• _Work to be completed_
Your output must hold every entry exactly as written and none of the pictures.

• _Material for this exercise_
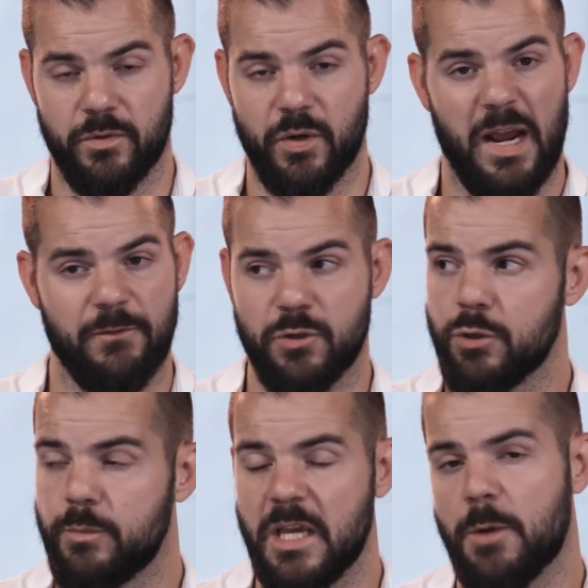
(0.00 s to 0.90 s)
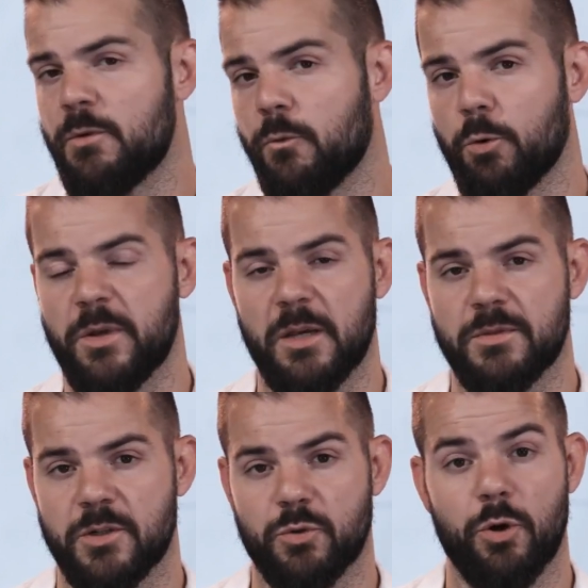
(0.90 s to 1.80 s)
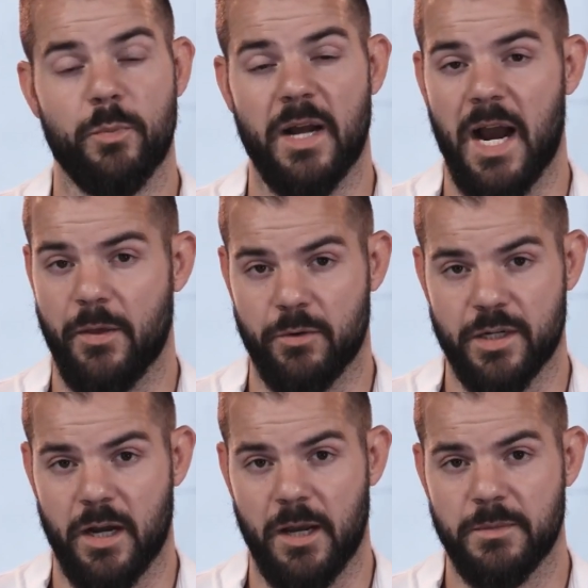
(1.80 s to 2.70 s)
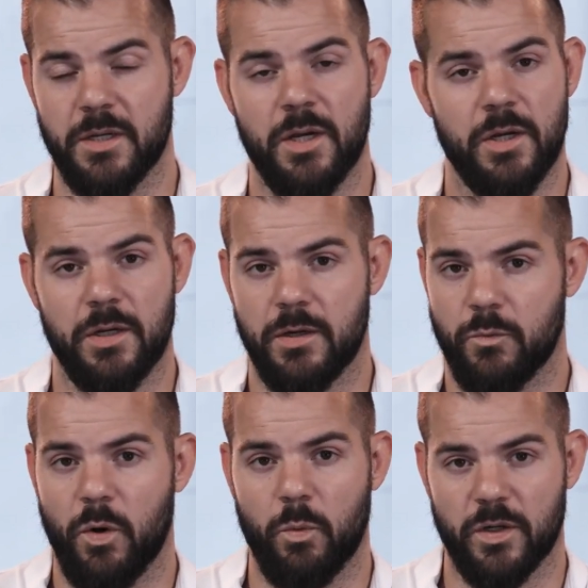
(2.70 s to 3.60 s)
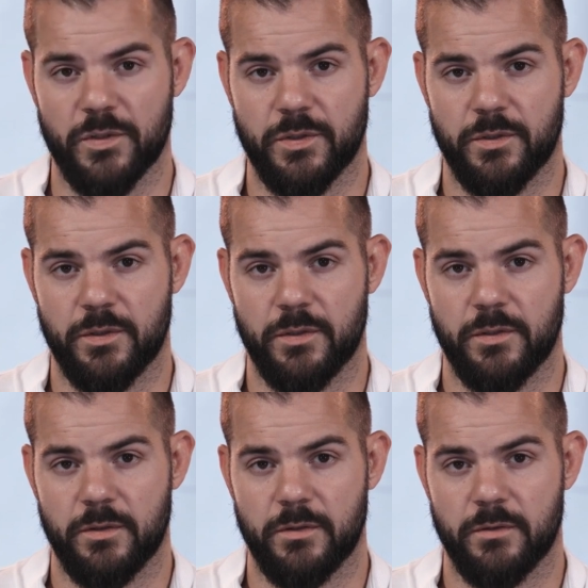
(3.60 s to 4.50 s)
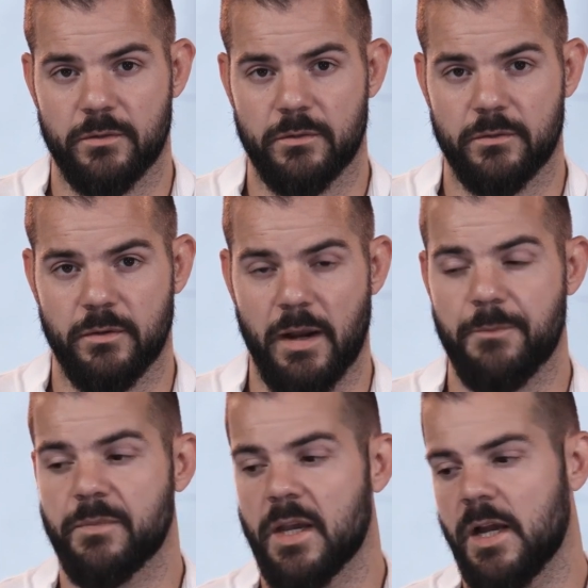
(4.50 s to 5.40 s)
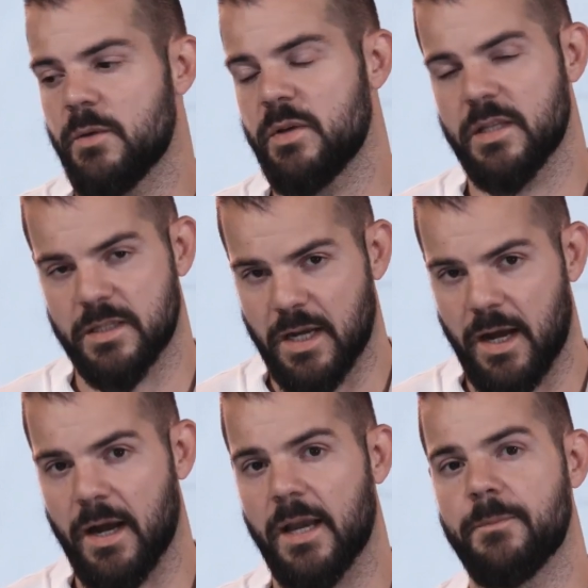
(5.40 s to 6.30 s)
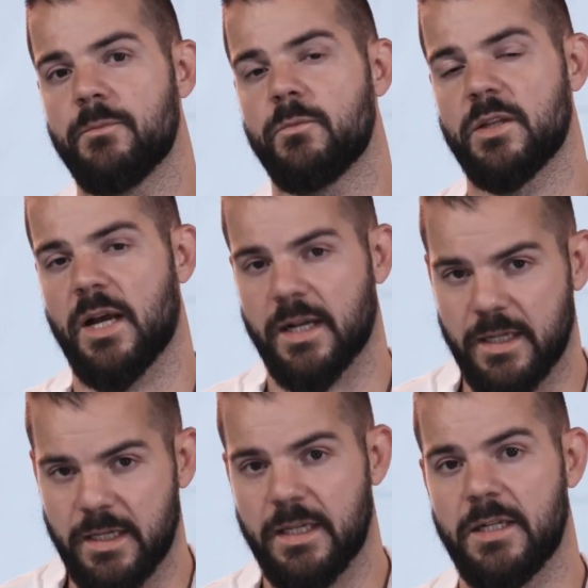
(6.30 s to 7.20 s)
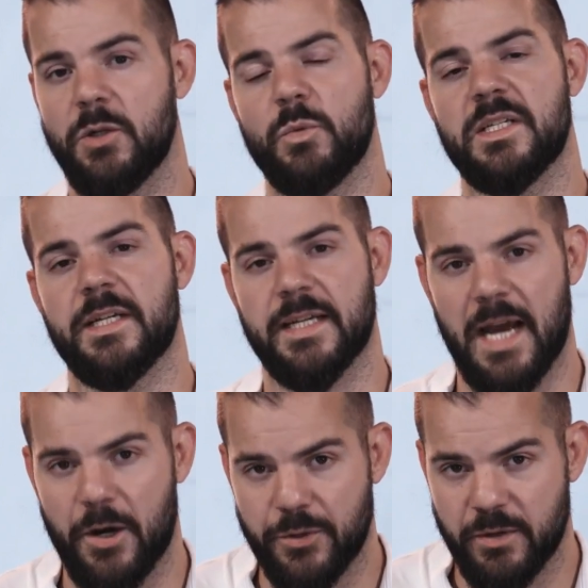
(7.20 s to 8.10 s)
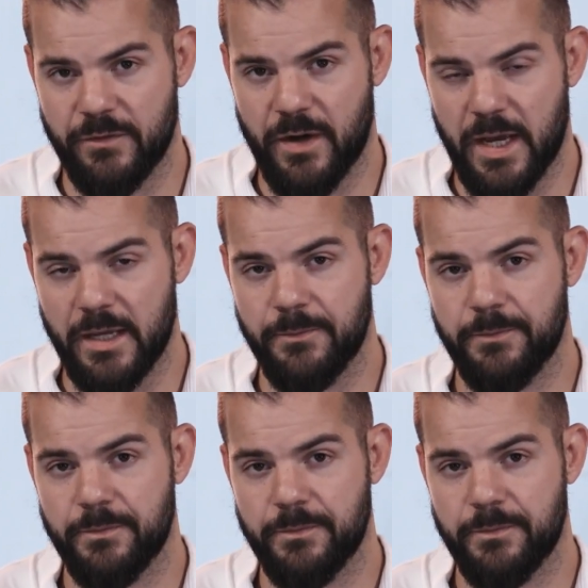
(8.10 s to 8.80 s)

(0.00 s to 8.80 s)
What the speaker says: I have 2 p.m. and 4 p.m. Central open either times. What works, right? And then we get the time, we lock it in, we send a calendar invite.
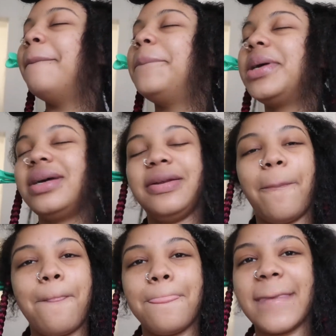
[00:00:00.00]
But
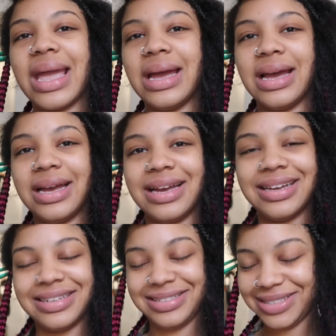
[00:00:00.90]

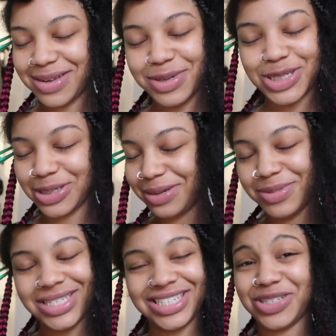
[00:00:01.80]
let me
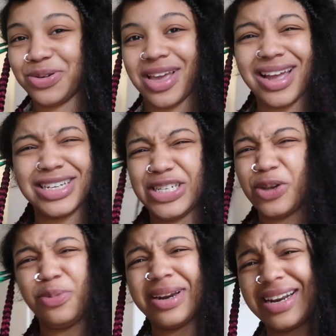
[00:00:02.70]
just show you. I could show
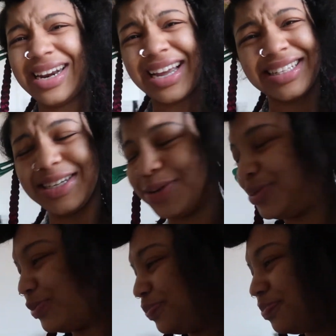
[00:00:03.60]
you better than I could tell
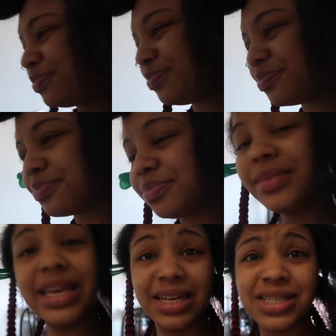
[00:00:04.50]
you.
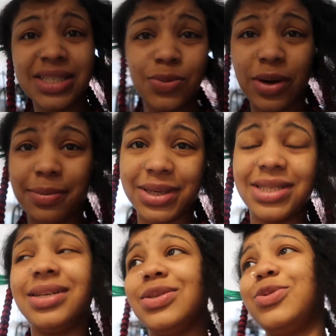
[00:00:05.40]
This is why my
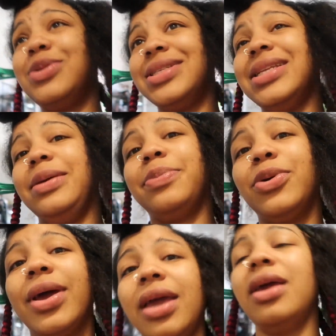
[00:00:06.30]
son is going to sleep,
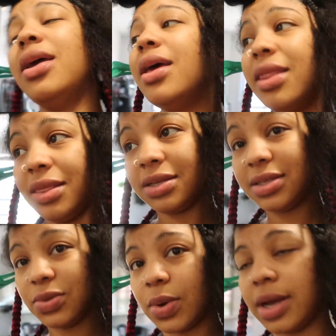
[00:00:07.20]
okay? This
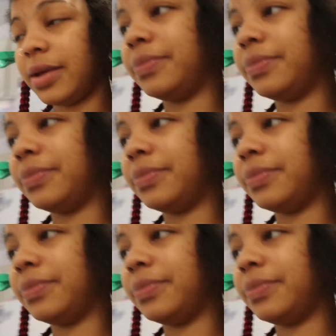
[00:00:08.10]
is why.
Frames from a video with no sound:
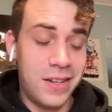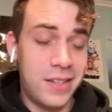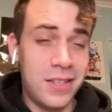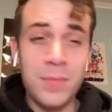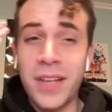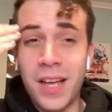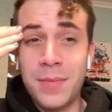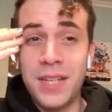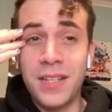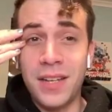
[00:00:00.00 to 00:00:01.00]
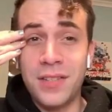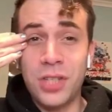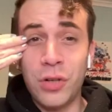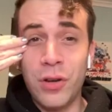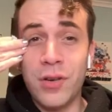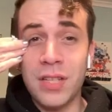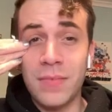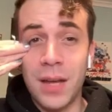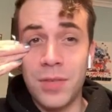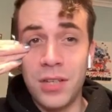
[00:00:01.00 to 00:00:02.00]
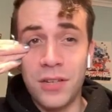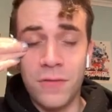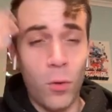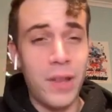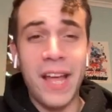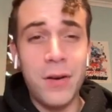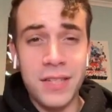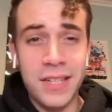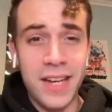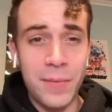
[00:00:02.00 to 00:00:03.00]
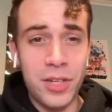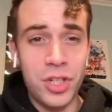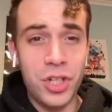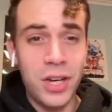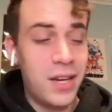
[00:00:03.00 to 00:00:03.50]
Sometimes he does zero, sometimes he does 4,000 damage.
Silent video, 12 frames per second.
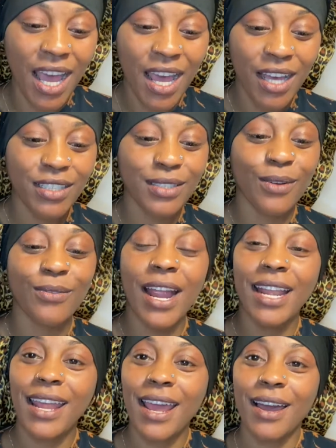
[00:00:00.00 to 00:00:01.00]
So
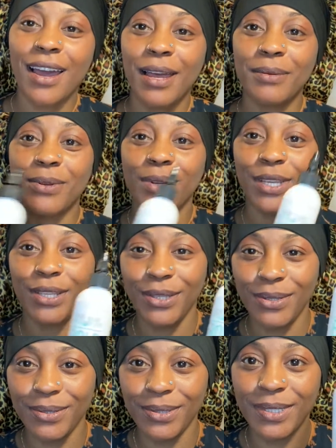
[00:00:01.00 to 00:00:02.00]
right now I'm going to
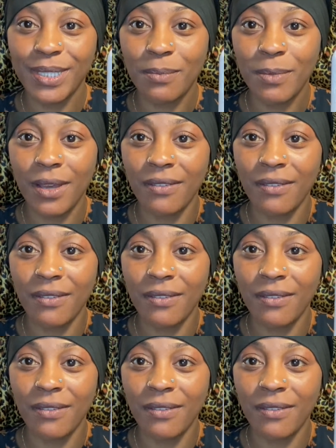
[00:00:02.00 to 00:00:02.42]
use some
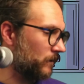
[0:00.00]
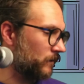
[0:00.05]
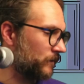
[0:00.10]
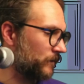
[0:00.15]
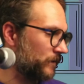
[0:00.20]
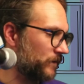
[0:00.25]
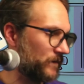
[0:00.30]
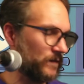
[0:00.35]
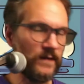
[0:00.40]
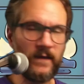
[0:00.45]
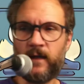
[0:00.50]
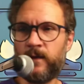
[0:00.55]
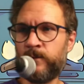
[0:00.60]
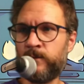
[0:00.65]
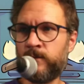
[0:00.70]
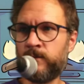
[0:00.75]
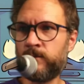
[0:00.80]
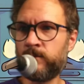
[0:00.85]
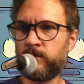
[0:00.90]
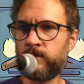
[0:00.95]

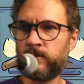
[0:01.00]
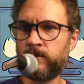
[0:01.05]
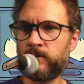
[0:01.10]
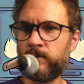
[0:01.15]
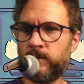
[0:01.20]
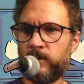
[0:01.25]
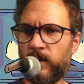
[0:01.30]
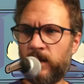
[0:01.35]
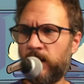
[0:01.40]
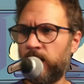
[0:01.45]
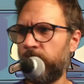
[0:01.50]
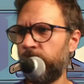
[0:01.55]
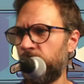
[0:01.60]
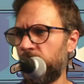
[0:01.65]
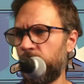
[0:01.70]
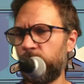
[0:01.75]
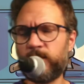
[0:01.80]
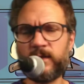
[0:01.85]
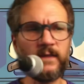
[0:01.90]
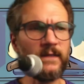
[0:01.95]
some uh, I
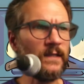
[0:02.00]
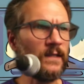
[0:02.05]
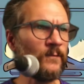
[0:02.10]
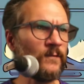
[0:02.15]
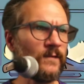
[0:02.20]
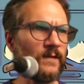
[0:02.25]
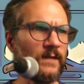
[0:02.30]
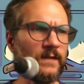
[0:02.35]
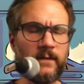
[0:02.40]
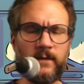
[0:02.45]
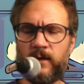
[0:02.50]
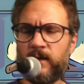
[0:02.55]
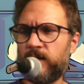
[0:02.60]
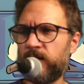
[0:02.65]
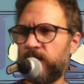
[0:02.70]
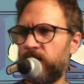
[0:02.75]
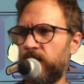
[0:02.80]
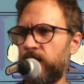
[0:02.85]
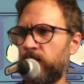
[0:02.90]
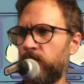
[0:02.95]
forget what the name of the,
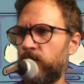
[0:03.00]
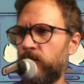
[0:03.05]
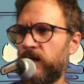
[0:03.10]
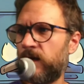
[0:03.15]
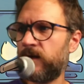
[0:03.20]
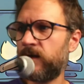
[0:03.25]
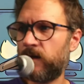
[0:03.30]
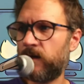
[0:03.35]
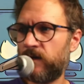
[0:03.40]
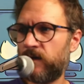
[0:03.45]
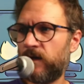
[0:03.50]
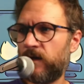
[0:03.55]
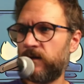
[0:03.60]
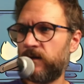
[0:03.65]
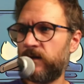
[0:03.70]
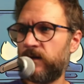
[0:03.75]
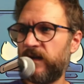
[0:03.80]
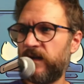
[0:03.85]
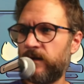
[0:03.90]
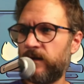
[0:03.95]
the singer was.
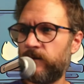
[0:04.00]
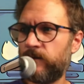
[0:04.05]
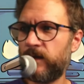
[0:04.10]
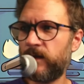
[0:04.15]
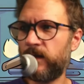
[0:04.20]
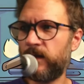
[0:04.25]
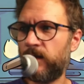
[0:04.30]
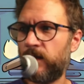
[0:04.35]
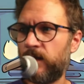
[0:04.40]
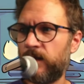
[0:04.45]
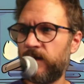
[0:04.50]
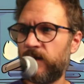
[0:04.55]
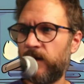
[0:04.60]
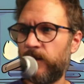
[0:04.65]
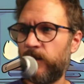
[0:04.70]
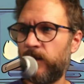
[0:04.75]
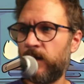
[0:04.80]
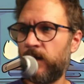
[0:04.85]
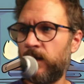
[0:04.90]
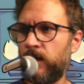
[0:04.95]
sounds sounds freaking
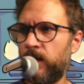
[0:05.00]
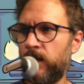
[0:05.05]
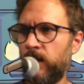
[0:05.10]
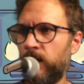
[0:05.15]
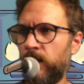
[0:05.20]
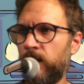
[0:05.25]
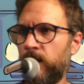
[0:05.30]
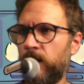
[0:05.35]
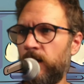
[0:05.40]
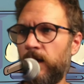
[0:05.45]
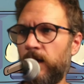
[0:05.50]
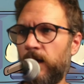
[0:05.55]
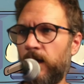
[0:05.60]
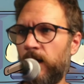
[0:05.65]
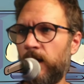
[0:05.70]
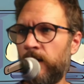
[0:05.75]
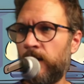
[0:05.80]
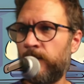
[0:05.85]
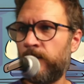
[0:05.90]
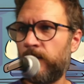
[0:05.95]
awesome.
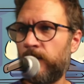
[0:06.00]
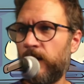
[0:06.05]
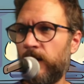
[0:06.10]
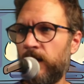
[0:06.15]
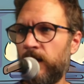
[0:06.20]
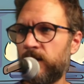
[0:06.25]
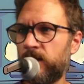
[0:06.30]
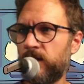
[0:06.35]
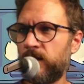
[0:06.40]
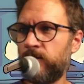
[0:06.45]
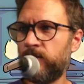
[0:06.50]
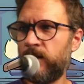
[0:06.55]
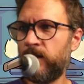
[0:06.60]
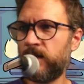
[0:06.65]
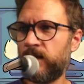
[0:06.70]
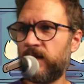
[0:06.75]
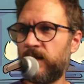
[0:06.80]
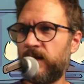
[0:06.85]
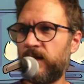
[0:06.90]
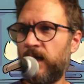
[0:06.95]
Um, and I just
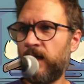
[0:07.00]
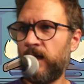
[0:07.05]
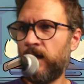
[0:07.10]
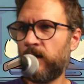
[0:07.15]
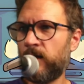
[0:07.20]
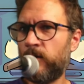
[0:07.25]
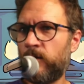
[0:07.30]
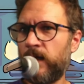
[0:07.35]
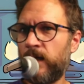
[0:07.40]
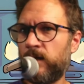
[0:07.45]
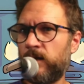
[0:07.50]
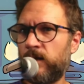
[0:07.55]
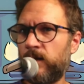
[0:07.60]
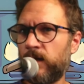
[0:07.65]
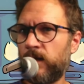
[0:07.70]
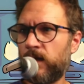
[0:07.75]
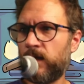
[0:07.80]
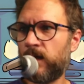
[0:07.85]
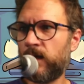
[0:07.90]
wanted to take a quick look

• _Response area_
(0.00 s to 0.90 s)
(0.90 s to 1.80 s)
(1.80 s to 2.70 s)
(2.70 s to 3.60 s)
(3.60 s to 4.50 s)
(4.50 s to 5.40 s)
(5.40 s to 6.30 s)
(6.30 s to 7.20 s)
(7.20 s to 8.10 s)
(8.10 s to 8.80 s)

(0.00 s to 8.80 s)
What the speaker says: I have 2 p.m. and 4 p.m. Central open either times. What works, right? And then we get the time, we lock it in, we send a calendar invite.
[00:00:00.00]
But
[00:00:00.90]

[00:00:01.80]
let me
[00:00:02.70]
just show you. I could show
[00:00:03.60]
you better than I could tell
[00:00:04.50]
you.
[00:00:05.40]
This is why my
[00:00:06.30]
son is going to sleep,
[00:00:07.20]
okay? This
[00:00:08.10]
is why.
Frames from a video with no sound:
[00:00:00.00 to 00:00:01.00]
[00:00:01.00 to 00:00:02.00]
[00:00:02.00 to 00:00:03.00]
[00:00:03.00 to 00:00:03.50]
Sometimes he does zero, sometimes he does 4,000 damage.
Silent video, 12 frames per second.
[00:00:00.00 to 00:00:01.00]
So
[00:00:01.00 to 00:00:02.00]
right now I'm going to
[00:00:02.00 to 00:00:02.42]
use some
[0:00.00]
[0:00.05]
[0:00.10]
[0:00.15]
[0:00.20]
[0:00.25]
[0:00.30]
[0:00.35]
[0:00.40]
[0:00.45]
[0:00.50]
[0:00.55]
[0:00.60]
[0:00.65]
[0:00.70]
[0:00.75]
[0:00.80]
[0:00.85]
[0:00.90]
[0:00.95]

[0:01.00]
[0:01.05]
[0:01.10]
[0:01.15]
[0:01.20]
[0:01.25]
[0:01.30]
[0:01.35]
[0:01.40]
[0:01.45]
[0:01.50]
[0:01.55]
[0:01.60]
[0:01.65]
[0:01.70]
[0:01.75]
[0:01.80]
[0:01.85]
[0:01.90]
[0:01.95]
some uh, I
[0:02.00]
[0:02.05]
[0:02.10]
[0:02.15]
[0:02.20]
[0:02.25]
[0:02.30]
[0:02.35]
[0:02.40]
[0:02.45]
[0:02.50]
[0:02.55]
[0:02.60]
[0:02.65]
[0:02.70]
[0:02.75]
[0:02.80]
[0:02.85]
[0:02.90]
[0:02.95]
forget what the name of the,
[0:03.00]
[0:03.05]
[0:03.10]
[0:03.15]
[0:03.20]
[0:03.25]
[0:03.30]
[0:03.35]
[0:03.40]
[0:03.45]
[0:03.50]
[0:03.55]
[0:03.60]
[0:03.65]
[0:03.70]
[0:03.75]
[0:03.80]
[0:03.85]
[0:03.90]
[0:03.95]
the singer was.
[0:04.00]
[0:04.05]
[0:04.10]
[0:04.15]
[0:04.20]
[0:04.25]
[0:04.30]
[0:04.35]
[0:04.40]
[0:04.45]
[0:04.50]
[0:04.55]
[0:04.60]
[0:04.65]
[0:04.70]
[0:04.75]
[0:04.80]
[0:04.85]
[0:04.90]
[0:04.95]
sounds sounds freaking
[0:05.00]
[0:05.05]
[0:05.10]
[0:05.15]
[0:05.20]
[0:05.25]
[0:05.30]
[0:05.35]
[0:05.40]
[0:05.45]
[0:05.50]
[0:05.55]
[0:05.60]
[0:05.65]
[0:05.70]
[0:05.75]
[0:05.80]
[0:05.85]
[0:05.90]
[0:05.95]
awesome.
[0:06.00]
[0:06.05]
[0:06.10]
[0:06.15]
[0:06.20]
[0:06.25]
[0:06.30]
[0:06.35]
[0:06.40]
[0:06.45]
[0:06.50]
[0:06.55]
[0:06.60]
[0:06.65]
[0:06.70]
[0:06.75]
[0:06.80]
[0:06.85]
[0:06.90]
[0:06.95]
Um, and I just
[0:07.00]
[0:07.05]
[0:07.10]
[0:07.15]
[0:07.20]
[0:07.25]
[0:07.30]
[0:07.35]
[0:07.40]
[0:07.45]
[0:07.50]
[0:07.55]
[0:07.60]
[0:07.65]
[0:07.70]
[0:07.75]
[0:07.80]
[0:07.85]
[0:07.90]
wanted to take a quick look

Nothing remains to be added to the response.